Alex explained that they are seeing impacts all over the program, and as an example, he talked about injury prevention. He explained that when you have a real deep set of data, longitudinal over a number of years, you’re able to look at the relationship between particular types of training exercises. That might be the nature of the exercise itself, i.e., the type of gym exercise/ movement, such as a squat or countermovement jump, the number of reps and sets, the weights that are used, the duration, the rest time, etc.
Over the course of time, where injuries have occurred, you can then look back at the data and look at what preceded it, for example, checking if there was chronic or acute stress in the weeks prior, and compare that to a control set of data for the same athlete, i.e., where they didn’t have an injury. This helps understand where there are combinations of exercises, combinations of training or rest or other patterns, that are contributing to that injury.
In one example, PwC, found a clear relationships between an Achilles injuries and particular exercises on an exercise bike that the athlete was doing, and high intensity hack squats and hamstring injuries that were caused by the frequency of weight lifts in the gym and exercises with a shot-put ball between their legs.
Armed with this kind of information, a coach can be a more careful about how those exercises are introduced to an athlete’s training.
Impact of Covid-19 lockdown to training
Throughout lockdown, PwC have been providing data that helps coaches to understand what is currently happening within their athletes’ training and their responses to it. This is important because there are limitations on what most athletes can do during this period. For example, a pole vaulter is unlikely to have a pole vault mat in their garden or will not have the length of run up. Similarly, you cannot go to your local park and throw a javelin! Coaches have therefore to adjust for that by trying to mimic the same actions on the body through other exercises and drills. By measuring the response to those drills, they can have an understanding of how their athletes react, which will be important when athletes return and start preparing for the specifics of their events.
PwC’s work with Paralympians
PwC are seeing a growing parity in the levels of support provided to Paralympians, for example, by introducing some biomechanics analysis. Typically taking video of an athlete and analysing that for biomechanical measurements, such as, the angles and the speed of limbs and how they associate with particular movements, would take hours, maybe days with a trained individual, having to individually mark-up specific videos and then calculate the measurements from that marked up video. But now, using recent computer vision algorithms, they are now able to do that in a couple of minutes.
Balancing data with a coach’s intuition
How do you bridge the gap between a fully machine learning, computer analytics driven view of performance and where we were in the past with coaches with stopwatches and pads and paper?

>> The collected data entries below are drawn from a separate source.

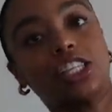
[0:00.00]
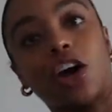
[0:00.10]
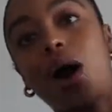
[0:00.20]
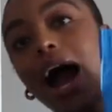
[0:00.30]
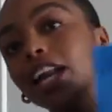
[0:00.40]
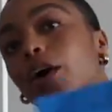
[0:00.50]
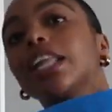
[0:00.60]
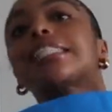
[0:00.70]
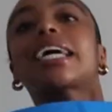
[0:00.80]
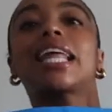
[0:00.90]
So I know it
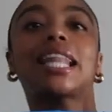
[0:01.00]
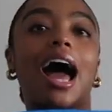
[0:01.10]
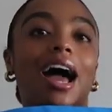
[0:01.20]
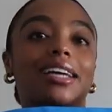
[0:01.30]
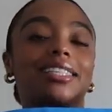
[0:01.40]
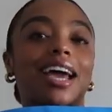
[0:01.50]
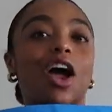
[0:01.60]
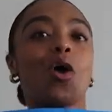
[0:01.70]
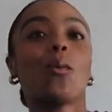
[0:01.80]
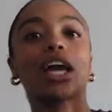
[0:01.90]
looks like a lot,
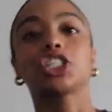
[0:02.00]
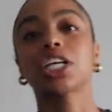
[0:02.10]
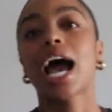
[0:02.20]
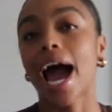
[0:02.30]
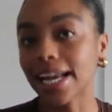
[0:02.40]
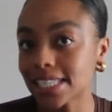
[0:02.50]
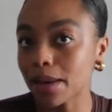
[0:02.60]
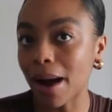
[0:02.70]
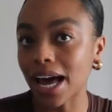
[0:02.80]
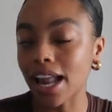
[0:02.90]
which I
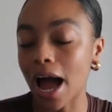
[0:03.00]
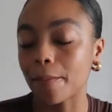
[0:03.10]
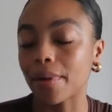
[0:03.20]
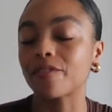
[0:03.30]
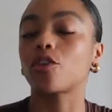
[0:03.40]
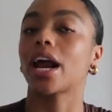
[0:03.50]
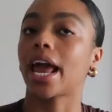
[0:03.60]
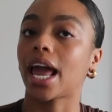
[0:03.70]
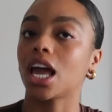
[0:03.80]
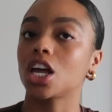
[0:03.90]
did buy a lot, but for
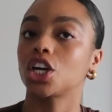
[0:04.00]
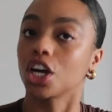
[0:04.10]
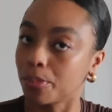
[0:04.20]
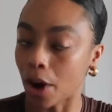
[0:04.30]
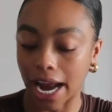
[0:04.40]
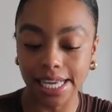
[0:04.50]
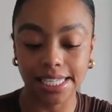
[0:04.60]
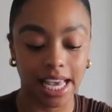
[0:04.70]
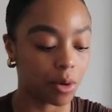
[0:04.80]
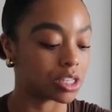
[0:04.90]
a good
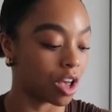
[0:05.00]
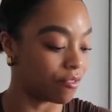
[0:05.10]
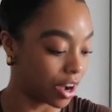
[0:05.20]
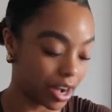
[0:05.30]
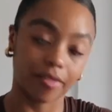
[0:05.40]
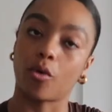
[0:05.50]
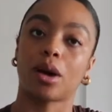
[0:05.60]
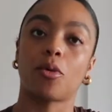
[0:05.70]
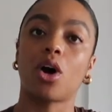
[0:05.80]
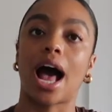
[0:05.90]
price. It was very
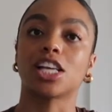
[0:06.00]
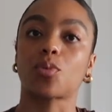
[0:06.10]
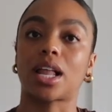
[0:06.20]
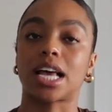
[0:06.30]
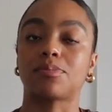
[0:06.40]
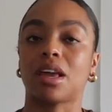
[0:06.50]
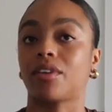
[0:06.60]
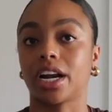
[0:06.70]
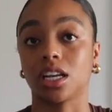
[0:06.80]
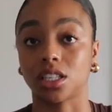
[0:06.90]
affordable, as well as being
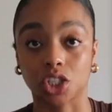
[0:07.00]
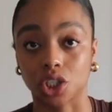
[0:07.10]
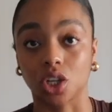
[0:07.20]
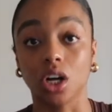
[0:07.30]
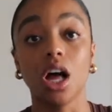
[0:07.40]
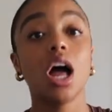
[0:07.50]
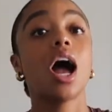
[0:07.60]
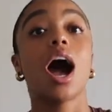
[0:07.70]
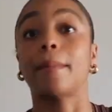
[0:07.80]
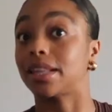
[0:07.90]
very intentional
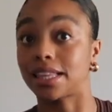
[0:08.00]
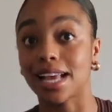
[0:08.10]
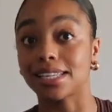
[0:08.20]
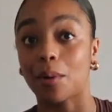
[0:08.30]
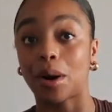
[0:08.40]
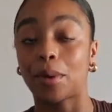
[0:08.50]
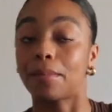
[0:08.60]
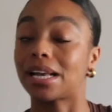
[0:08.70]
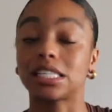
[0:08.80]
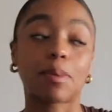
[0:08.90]
about the things that I want to put
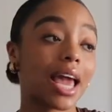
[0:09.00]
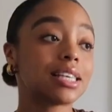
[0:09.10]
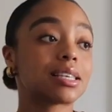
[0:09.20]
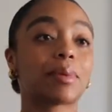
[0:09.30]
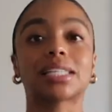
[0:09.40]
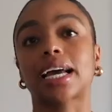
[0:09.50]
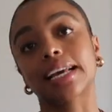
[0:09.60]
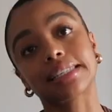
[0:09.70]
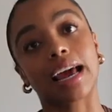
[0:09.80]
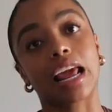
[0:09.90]
in my space, because like
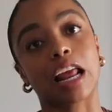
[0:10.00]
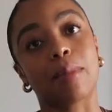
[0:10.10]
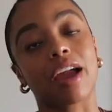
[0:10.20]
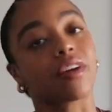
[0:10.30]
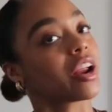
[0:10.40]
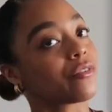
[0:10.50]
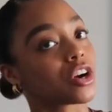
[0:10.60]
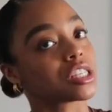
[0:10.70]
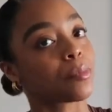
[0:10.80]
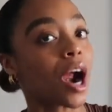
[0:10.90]
I said in my very
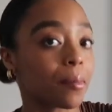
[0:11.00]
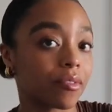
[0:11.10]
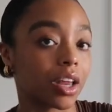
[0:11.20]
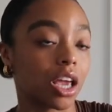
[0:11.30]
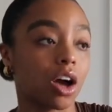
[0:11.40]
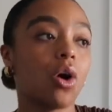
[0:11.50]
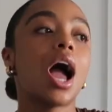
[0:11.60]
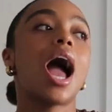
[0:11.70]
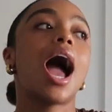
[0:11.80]
first apartment video,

PwC try and help coaches and athletes become more data informed by bringing relevant data sets and reports and analysis to sit alongside some of the work they’re already doing today, allowing them to use their intuition guided by some of the evidence points. You must start with data that has a defined veracity to it, and make sure that data is the right quality and frequency. When you are dealing with sports scientists and coaches who have a critical eye for detail, it is really important to build their trust by focusing on the data that they know that matters and is accurate. That allows them to use that data alongside their intuition to help guide the actions their taking with the athletes.